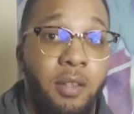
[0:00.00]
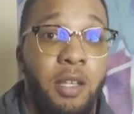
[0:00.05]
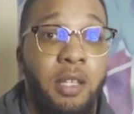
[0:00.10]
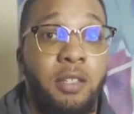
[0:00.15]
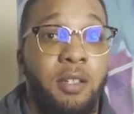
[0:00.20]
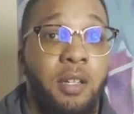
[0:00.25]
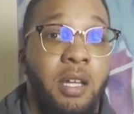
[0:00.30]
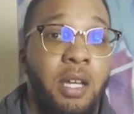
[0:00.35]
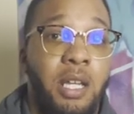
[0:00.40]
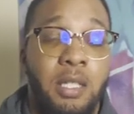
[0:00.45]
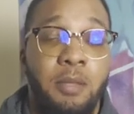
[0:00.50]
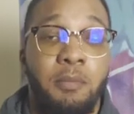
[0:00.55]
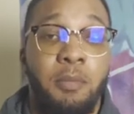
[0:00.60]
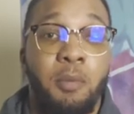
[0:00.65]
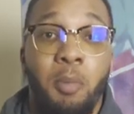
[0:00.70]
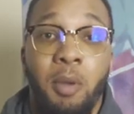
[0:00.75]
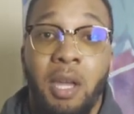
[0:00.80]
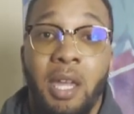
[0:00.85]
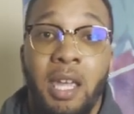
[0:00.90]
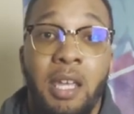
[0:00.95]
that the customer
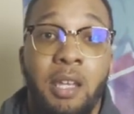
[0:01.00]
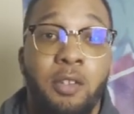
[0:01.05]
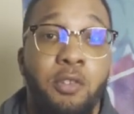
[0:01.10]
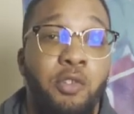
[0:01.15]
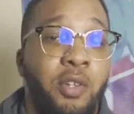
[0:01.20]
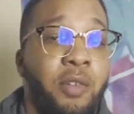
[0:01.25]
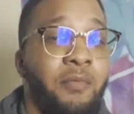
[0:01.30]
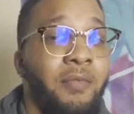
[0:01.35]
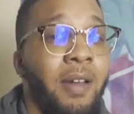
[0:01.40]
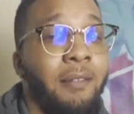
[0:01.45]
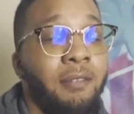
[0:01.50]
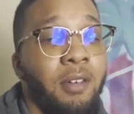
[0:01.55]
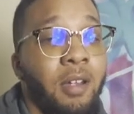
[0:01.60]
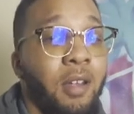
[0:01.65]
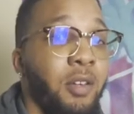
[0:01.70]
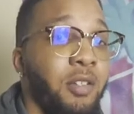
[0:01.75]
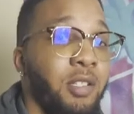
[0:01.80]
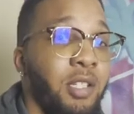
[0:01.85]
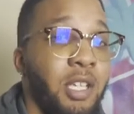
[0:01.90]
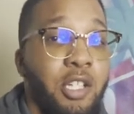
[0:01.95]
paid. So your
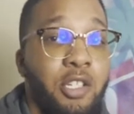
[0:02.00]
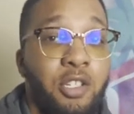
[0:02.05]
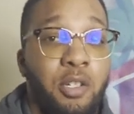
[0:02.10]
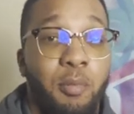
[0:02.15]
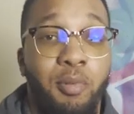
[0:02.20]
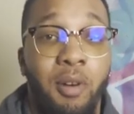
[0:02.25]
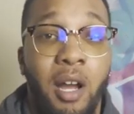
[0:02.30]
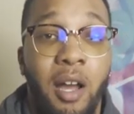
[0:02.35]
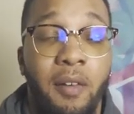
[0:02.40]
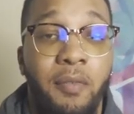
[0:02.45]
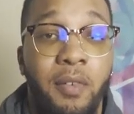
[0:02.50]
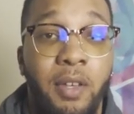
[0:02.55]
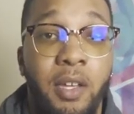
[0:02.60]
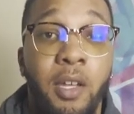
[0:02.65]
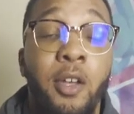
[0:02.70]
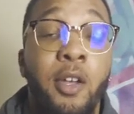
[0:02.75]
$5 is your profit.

### Goal of the exercise
Take the listing above and restate it word for word, without its pictures.

### Task result
[0:00.00]
[0:00.05]
[0:00.10]
[0:00.15]
[0:00.20]
[0:00.25]
[0:00.30]
[0:00.35]
[0:00.40]
[0:00.45]
[0:00.50]
[0:00.55]
[0:00.60]
[0:00.65]
[0:00.70]
[0:00.75]
[0:00.80]
[0:00.85]
[0:00.90]
[0:00.95]
that the customer
[0:01.00]
[0:01.05]
[0:01.10]
[0:01.15]
[0:01.20]
[0:01.25]
[0:01.30]
[0:01.35]
[0:01.40]
[0:01.45]
[0:01.50]
[0:01.55]
[0:01.60]
[0:01.65]
[0:01.70]
[0:01.75]
[0:01.80]
[0:01.85]
[0:01.90]
[0:01.95]
paid. So your
[0:02.00]
[0:02.05]
[0:02.10]
[0:02.15]
[0:02.20]
[0:02.25]
[0:02.30]
[0:02.35]
[0:02.40]
[0:02.45]
[0:02.50]
[0:02.55]
[0:02.60]
[0:02.65]
[0:02.70]
[0:02.75]
$5 is your profit.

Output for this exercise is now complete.